If you say that God cannot know the outcome of the events then there is an obvious limitation of God’s knowledge. With respect to quantuum mechanics He can do no better than us! He knows the outcome of the events in the form of probabilities, but just like us He is unable to say in any given case what the outcome will be. But the Quantuum Mechanics is surely the greatest discovery in the history of the universe! For, if this is true then we have discovered God’s knowedge of the universe…but this sounds crazy! So it seems to me that there is strong pressure to say that God does indeed know the outcome, in advance, of all quantuum events.

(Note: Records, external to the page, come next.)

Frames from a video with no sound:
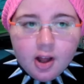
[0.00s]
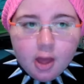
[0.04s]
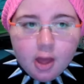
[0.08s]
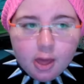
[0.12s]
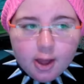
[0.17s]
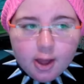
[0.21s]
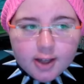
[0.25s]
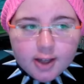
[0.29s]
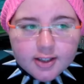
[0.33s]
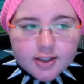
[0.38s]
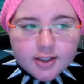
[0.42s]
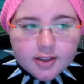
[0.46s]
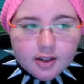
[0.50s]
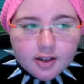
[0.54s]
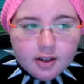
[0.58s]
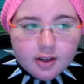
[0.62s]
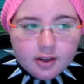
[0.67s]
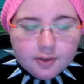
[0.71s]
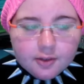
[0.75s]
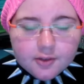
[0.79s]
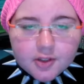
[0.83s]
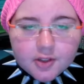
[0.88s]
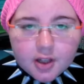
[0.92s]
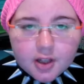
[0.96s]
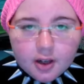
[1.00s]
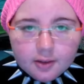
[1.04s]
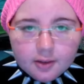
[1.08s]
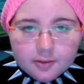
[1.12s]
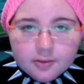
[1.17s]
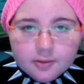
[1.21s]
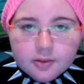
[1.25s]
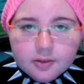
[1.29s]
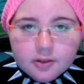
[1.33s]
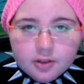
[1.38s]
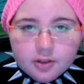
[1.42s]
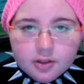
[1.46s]
that's kind of
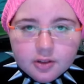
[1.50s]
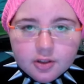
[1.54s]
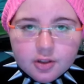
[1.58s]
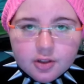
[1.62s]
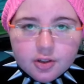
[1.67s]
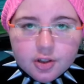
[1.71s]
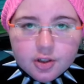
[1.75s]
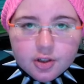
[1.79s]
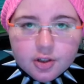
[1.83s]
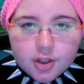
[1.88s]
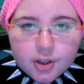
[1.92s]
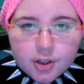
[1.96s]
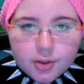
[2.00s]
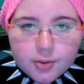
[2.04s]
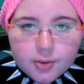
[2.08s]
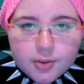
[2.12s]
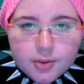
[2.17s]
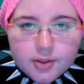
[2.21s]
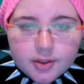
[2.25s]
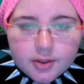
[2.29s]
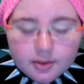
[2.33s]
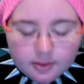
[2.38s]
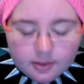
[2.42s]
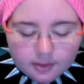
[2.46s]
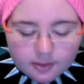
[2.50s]
tough to choose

But then there is a seperate problem. Forget for the moment the issue of whether His foreknowledge is compatible with the outcome being truely random and consider the double slit experiment (I assume you know what that is, if not let me know and I’ll give a description). One of the strangest things that we have found out about it over the last thirty years or so is that if there is a way for us to know the path that the photon actually takes, and so determine which slit it actually travels through, then the interference pattern no longer manifests. What we get is ‘nothing but us particles down hir sir’. In Green’s book The Fabric of the Cosmos he details experiemnts he calls ‘quantuum erasures’ where they showed that what matters is whether someone could know the path taken by the photon. Tis is obviously extremely strange and anti-common sense, but it is a robust experimental finding. But now consider God. If He knows the path that the photon takes then it will not act like a wave. It will act like a particle. So from God’s point of view particle physics has to be correct. Since He is always holding the door of the refrigerator open, metaphorically speaking, the light inside will always be on. But this really reduces to the first option in claiming that God can’t have any direct knowledge of quantuum physics.
In fact one might think that if God did in fact exist then we couldn’t have discovered quamntuum mechanics in the first place.